- [What the exercise asks]:
For the records that follow, restate each one word for word and leave the images behind.

[Extracted records]

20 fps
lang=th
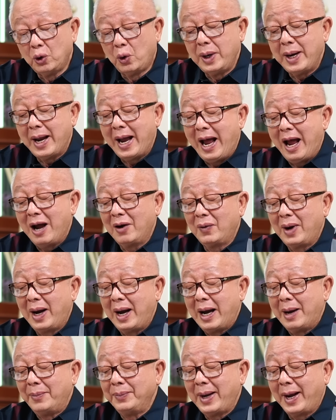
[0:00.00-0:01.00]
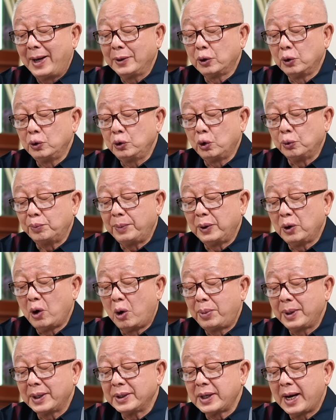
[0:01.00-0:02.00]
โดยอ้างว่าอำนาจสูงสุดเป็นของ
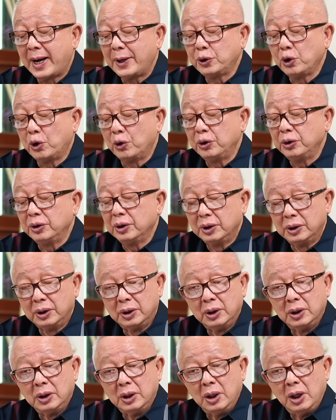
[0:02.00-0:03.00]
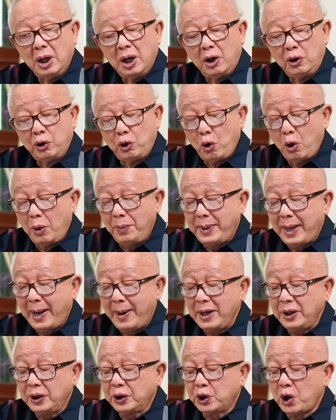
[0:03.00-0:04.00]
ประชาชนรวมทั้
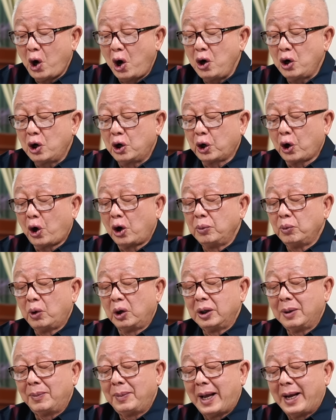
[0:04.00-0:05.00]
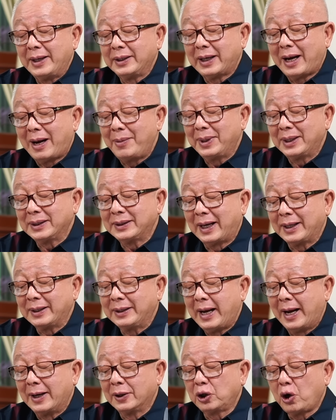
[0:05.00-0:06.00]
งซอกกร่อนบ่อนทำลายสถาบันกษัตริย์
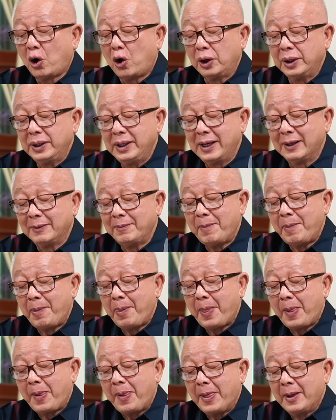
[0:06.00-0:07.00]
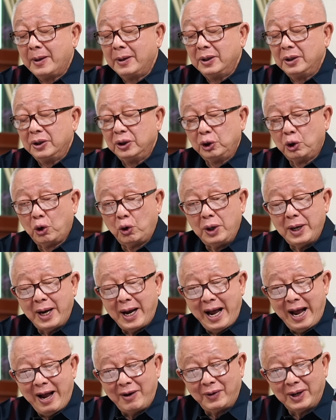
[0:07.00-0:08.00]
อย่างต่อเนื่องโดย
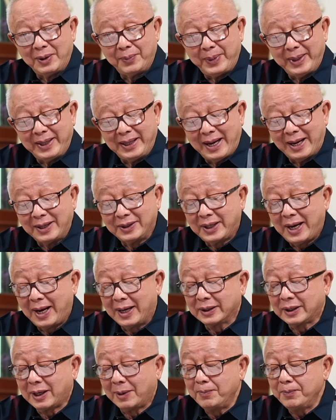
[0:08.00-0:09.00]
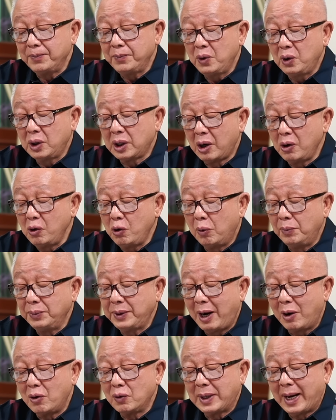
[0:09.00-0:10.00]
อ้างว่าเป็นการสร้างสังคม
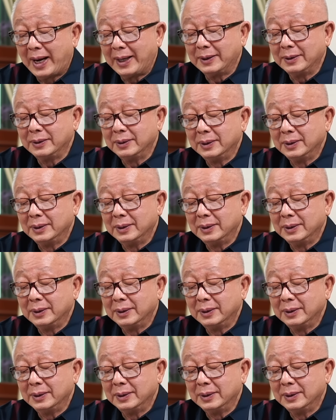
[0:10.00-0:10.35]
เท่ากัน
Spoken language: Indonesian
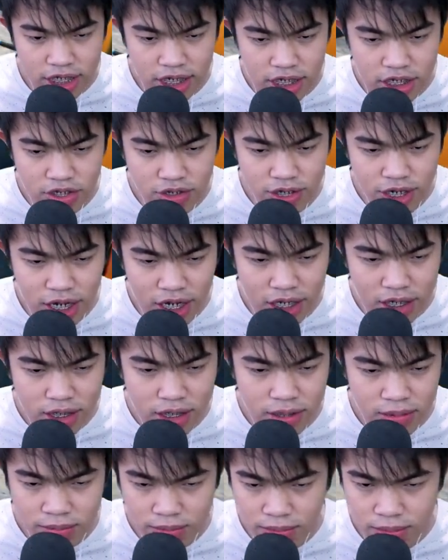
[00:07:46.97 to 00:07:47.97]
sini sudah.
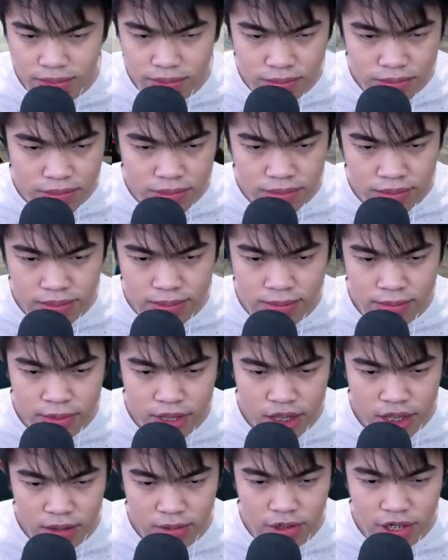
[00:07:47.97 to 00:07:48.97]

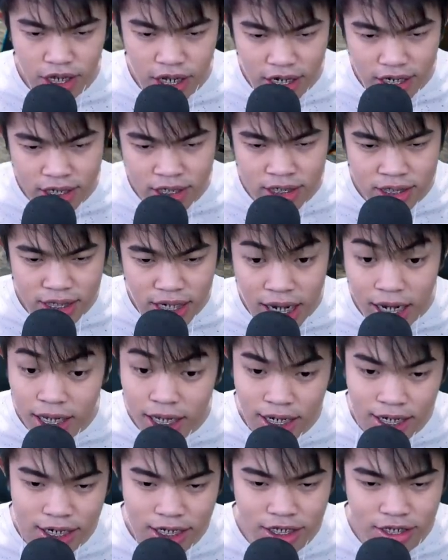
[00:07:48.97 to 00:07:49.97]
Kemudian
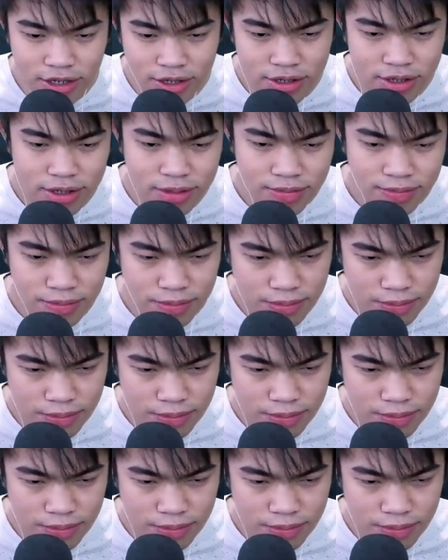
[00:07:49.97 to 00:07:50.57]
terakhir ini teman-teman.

- [Final answer]:
20 fps
lang=th
[0:00.00-0:01.00]
[0:01.00-0:02.00]
โดยอ้างว่าอำนาจสูงสุดเป็นของ
[0:02.00-0:03.00]
[0:03.00-0:04.00]
ประชาชนรวมทั้
[0:04.00-0:05.00]
[0:05.00-0:06.00]
งซอกกร่อนบ่อนทำลายสถาบันกษัตริย์
[0:06.00-0:07.00]
[0:07.00-0:08.00]
อย่างต่อเนื่องโดย
[0:08.00-0:09.00]
[0:09.00-0:10.00]
อ้างว่าเป็นการสร้างสังคม
[0:10.00-0:10.35]
เท่ากัน
Spoken language: Indonesian
[00:07:46.97 to 00:07:47.97]
sini sudah.
[00:07:47.97 to 00:07:48.97]

[00:07:48.97 to 00:07:49.97]
Kemudian
[00:07:49.97 to 00:07:50.57]
terakhir ini teman-teman.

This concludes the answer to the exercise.